Friday, February 20, 2009

Sigh...

I have to go back to the hospital and get the MRI films and deliver them to the city. I have been putting that off for some reason. I am still feeling tired and depressed. Sad to say I had a couple of nights where I drank before going to bed and had too much and pissed off Greg. I felt so bad the next day for not spending the time with the children. I just feel so sick I just wanted to sleep soundly and be pain free.
Lara is showing no signs of improvement with her meds and so Greg wants to up the dosage. He is calling the doctor today. She just can’t concentrate anymore and her habits are getting worse. She has her hand on her mouth 24/7 now. Even when eating she takes a bite and then quickly covers her mouth. As a result her face is all broken out. She is also doing that clapping thing more and more and doing repetitive baby talk. She can’t seem to control any of this. It has been a steady increase so we have ruled out this as a side effect of the meds she is taking.

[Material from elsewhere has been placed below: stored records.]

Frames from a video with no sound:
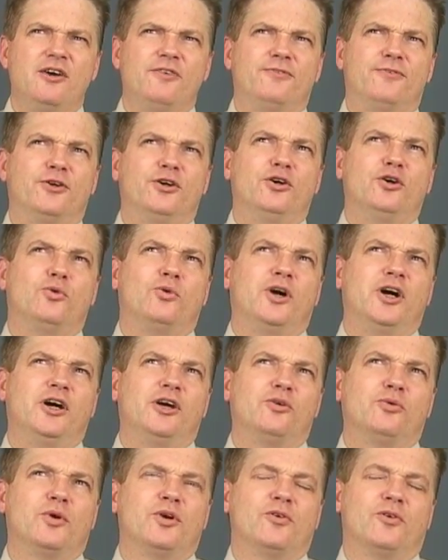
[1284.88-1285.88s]
For a
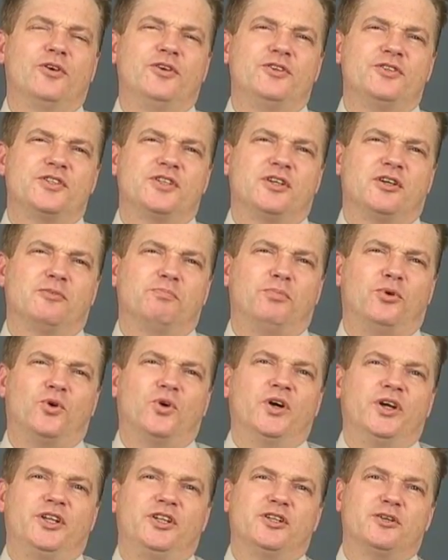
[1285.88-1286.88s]
while we were using
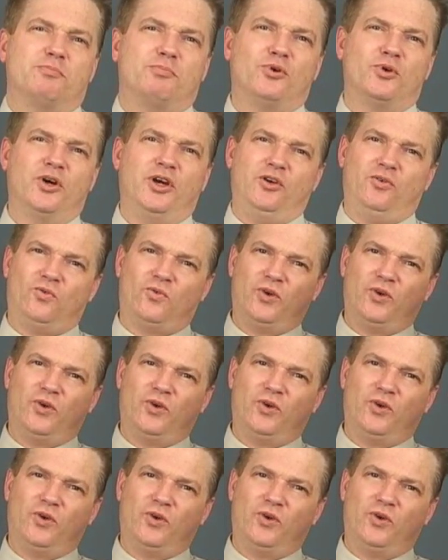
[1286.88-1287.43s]
point-to-point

Anthony is getting clingy and loves spending our time in the day when both Greg and Lara are gone. He gets to watch his DVD’s, play games, shop and just hang out with me. When the weather allows we will go for walks. I think I am going to miss him when he goes to school next year. I will be all alone then. I have never been alone in the house ever.
Greg says he wants to get closer to me but then he stays away. Last night we watched TV on his laptop in our bedroom. It was last week’s episode of “Doll House” so we had to watch it on the computer. Anyway when it was done he went into the living room and watched old episodes of “Lost”. I didn’t wake up when he came back but I just know it was the usual 5 AM. How can we fix things if he can’t even be in the same room with me? This whole thing with “Lost” is a bunch of bunk. He finds a show that is already in say season five and then starts from day one and has to catch up with his lap top in the living room. He is still on season one of “Lost”. He did this in the fall with “Desperate Housewives”. I told him about this today but he denies he is doing it. Needless to say we have no chance in you know what to ever have a baby. Unless it is spontaneous conception which is theoretically possible, but has never been recorded.